Cette année 2019 s’ouvre avec la publication des Carnets de Goliarda Sapienza, dont des extraits ont été diffusés ici même au début du mois de décembre dernier et qui sont le produit d’une sélection opérée parmi quelques 8 000 pages de notes écrites entre 1976 et 1996. Cette publication marque une nouvelle étape du patient travail d’édition d’une œuvre vaste et riche, sauvée par les soins d’Angelo Pellegrino. Largement ignorés de son vivant malgré quelques succès tels que L’Université de Rebibbia, ces écrits ont refait surface au tournant des années 2000 grâce à la ténacité de celui qui a partagé les vingt dernières années de sa vie.

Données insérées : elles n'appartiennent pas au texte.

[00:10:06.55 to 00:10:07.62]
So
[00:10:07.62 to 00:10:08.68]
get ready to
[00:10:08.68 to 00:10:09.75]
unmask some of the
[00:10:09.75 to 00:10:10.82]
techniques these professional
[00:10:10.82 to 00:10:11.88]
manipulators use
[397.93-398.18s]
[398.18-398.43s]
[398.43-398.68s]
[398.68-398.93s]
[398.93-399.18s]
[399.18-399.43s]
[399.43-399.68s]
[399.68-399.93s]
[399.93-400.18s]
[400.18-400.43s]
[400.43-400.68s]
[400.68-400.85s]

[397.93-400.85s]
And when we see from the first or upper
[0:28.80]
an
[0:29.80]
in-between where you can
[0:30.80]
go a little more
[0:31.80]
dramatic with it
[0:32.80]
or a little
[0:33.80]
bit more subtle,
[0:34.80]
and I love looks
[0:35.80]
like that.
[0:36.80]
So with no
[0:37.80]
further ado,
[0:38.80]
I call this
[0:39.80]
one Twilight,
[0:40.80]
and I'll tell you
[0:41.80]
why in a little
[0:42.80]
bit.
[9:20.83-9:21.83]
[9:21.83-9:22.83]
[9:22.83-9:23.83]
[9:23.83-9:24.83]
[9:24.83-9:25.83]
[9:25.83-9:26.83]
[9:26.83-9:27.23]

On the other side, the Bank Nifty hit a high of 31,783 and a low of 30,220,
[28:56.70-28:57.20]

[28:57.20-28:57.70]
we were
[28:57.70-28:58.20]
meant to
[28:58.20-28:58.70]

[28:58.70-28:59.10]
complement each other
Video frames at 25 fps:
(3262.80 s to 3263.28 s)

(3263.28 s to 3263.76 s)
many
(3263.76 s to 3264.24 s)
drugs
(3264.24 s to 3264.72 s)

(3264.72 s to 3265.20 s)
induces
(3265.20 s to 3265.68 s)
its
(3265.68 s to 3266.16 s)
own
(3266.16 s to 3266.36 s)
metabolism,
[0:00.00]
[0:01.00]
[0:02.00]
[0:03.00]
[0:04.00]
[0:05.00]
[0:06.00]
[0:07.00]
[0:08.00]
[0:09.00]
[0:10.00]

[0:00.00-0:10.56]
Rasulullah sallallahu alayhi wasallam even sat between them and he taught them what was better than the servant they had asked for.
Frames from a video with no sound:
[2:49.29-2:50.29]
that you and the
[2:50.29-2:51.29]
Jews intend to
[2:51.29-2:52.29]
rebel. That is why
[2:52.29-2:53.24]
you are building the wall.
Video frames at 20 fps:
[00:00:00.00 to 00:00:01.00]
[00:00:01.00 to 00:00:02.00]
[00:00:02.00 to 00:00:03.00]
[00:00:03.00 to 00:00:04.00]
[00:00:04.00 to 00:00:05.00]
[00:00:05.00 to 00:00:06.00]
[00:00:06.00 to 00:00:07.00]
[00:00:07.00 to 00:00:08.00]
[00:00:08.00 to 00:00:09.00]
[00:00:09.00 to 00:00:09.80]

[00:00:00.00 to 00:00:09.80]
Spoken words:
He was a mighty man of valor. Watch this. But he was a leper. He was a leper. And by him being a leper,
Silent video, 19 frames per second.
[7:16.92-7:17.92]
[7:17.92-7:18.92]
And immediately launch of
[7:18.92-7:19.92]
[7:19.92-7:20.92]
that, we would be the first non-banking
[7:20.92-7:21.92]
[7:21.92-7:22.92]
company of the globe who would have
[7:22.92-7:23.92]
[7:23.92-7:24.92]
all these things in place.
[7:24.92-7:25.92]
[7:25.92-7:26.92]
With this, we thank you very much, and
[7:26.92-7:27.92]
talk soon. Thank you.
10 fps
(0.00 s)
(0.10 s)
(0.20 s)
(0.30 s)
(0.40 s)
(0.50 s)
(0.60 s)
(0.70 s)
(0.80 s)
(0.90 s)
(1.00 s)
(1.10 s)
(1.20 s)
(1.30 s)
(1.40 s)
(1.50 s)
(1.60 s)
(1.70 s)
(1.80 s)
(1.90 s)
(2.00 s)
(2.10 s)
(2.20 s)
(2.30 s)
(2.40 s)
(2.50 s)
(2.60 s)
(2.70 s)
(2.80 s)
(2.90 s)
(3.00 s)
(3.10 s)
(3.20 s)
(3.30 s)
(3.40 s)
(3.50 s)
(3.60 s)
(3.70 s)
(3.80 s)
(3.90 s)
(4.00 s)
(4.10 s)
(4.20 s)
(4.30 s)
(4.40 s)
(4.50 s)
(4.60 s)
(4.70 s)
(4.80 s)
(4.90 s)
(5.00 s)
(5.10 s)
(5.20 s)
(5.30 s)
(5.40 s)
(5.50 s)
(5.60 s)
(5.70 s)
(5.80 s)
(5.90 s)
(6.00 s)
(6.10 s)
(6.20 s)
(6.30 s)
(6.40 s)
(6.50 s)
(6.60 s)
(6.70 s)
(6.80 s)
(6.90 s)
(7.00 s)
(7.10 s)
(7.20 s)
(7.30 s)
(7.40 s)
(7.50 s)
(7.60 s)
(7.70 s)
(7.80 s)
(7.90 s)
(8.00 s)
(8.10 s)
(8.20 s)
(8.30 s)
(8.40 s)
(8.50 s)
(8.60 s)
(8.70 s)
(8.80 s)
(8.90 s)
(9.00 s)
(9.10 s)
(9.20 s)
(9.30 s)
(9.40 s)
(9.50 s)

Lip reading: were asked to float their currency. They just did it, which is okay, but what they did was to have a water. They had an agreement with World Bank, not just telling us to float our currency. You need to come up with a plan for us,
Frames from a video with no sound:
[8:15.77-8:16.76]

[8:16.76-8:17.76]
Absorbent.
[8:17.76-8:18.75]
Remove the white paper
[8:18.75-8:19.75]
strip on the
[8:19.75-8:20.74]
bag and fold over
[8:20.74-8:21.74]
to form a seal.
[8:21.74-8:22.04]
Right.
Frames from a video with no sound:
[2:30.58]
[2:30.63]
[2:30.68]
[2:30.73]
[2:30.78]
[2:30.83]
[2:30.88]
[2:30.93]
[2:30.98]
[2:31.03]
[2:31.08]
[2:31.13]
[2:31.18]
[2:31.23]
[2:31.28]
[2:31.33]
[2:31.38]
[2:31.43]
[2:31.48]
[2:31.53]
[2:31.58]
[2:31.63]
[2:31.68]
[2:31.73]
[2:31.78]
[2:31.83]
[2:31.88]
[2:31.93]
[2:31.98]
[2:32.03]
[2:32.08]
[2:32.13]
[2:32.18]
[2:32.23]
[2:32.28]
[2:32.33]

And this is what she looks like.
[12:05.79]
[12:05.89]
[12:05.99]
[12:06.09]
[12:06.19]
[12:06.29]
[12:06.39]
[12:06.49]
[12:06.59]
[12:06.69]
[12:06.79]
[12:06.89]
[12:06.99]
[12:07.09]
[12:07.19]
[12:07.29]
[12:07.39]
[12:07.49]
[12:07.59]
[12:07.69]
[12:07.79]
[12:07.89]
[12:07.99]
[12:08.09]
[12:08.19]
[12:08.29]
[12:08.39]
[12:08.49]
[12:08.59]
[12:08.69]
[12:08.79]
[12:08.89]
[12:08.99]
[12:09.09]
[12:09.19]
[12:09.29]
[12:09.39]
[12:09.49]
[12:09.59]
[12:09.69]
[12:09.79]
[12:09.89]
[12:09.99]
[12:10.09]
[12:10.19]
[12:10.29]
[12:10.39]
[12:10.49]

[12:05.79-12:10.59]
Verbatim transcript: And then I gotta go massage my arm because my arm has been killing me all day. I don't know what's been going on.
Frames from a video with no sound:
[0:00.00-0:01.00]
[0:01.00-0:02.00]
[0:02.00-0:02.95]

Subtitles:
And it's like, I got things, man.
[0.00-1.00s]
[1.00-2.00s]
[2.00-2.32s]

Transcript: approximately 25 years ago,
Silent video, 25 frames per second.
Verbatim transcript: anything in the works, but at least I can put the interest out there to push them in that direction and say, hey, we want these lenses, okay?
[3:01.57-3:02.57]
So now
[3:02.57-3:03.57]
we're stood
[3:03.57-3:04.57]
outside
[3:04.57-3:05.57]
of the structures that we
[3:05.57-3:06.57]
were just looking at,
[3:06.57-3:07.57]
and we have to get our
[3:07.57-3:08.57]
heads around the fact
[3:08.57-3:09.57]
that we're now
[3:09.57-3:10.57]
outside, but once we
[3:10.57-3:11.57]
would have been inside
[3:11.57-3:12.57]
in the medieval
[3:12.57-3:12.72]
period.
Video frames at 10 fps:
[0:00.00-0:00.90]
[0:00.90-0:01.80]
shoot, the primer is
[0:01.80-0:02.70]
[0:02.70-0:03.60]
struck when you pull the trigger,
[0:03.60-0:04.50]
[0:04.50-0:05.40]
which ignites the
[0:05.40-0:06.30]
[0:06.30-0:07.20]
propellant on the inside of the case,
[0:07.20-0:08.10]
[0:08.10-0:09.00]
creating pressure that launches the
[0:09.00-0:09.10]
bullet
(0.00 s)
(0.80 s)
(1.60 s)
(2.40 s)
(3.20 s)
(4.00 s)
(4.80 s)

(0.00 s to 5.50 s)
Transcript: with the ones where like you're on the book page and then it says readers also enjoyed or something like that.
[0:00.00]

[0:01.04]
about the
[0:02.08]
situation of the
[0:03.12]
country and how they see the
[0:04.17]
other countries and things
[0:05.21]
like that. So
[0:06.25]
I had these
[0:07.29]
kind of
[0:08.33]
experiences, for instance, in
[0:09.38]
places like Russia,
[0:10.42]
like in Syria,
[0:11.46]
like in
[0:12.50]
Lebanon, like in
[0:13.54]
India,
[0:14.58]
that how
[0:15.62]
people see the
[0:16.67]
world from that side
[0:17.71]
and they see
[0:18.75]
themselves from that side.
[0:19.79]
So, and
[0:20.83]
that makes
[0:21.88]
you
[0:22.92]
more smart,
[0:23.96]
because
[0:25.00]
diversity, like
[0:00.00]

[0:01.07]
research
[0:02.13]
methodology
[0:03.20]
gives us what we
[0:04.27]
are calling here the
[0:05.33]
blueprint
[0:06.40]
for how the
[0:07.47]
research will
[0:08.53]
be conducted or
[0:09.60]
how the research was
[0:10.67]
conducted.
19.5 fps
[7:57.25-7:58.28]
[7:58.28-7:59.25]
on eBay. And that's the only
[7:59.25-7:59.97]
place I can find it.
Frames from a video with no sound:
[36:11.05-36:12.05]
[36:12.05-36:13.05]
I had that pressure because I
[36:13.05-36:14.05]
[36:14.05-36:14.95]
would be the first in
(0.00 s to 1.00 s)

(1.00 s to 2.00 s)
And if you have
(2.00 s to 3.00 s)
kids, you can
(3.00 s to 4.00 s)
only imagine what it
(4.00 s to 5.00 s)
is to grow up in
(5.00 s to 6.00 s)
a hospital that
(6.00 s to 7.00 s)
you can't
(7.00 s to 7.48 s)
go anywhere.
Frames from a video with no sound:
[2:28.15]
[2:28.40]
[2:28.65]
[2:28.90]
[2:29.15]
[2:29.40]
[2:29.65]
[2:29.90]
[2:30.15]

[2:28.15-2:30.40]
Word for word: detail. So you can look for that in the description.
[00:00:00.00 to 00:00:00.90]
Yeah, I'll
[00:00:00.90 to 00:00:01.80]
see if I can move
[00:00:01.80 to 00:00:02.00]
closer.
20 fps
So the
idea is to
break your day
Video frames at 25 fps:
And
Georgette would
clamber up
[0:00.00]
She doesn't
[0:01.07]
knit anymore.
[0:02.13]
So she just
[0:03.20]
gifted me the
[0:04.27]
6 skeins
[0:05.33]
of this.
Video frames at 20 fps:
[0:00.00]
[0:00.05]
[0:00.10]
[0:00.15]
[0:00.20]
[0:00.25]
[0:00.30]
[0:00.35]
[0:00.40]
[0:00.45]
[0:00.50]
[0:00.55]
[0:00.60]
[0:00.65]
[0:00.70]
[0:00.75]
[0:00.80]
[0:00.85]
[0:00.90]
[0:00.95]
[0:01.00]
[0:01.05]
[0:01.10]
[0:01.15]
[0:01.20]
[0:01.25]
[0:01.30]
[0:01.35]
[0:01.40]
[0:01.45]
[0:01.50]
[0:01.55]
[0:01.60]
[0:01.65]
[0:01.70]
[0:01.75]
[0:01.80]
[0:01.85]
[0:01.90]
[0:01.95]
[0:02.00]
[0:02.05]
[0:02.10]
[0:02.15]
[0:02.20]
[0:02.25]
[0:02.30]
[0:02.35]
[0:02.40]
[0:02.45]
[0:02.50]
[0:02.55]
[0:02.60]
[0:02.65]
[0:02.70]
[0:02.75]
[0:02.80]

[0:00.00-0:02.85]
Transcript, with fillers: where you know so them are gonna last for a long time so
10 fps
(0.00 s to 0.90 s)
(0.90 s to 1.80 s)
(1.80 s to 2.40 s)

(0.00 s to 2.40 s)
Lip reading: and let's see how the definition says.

En France, la traduction d’orfèvre de Nathalie Castagné et le soutien de l’éditrice Viviane Hamy ont permis à L’Art de la joie, magnum opus auquel l’écrivaine a été « rivée » de 1967 à 1976, de rencontrer enfin – après avoir été ignoré en Italie – un succès digne de la profondeur de cette œuvre essentielle, charnelle et solaire. C’est désormais Le Tripode qui s’emploie à publier ses œuvres complètes, auxquelles viennent aujourd’hui s’ajouter ces Carnets dont l’éditeur insiste à juste titre sur leur complémentarité avec le récit central d’une œuvre intensément vivante.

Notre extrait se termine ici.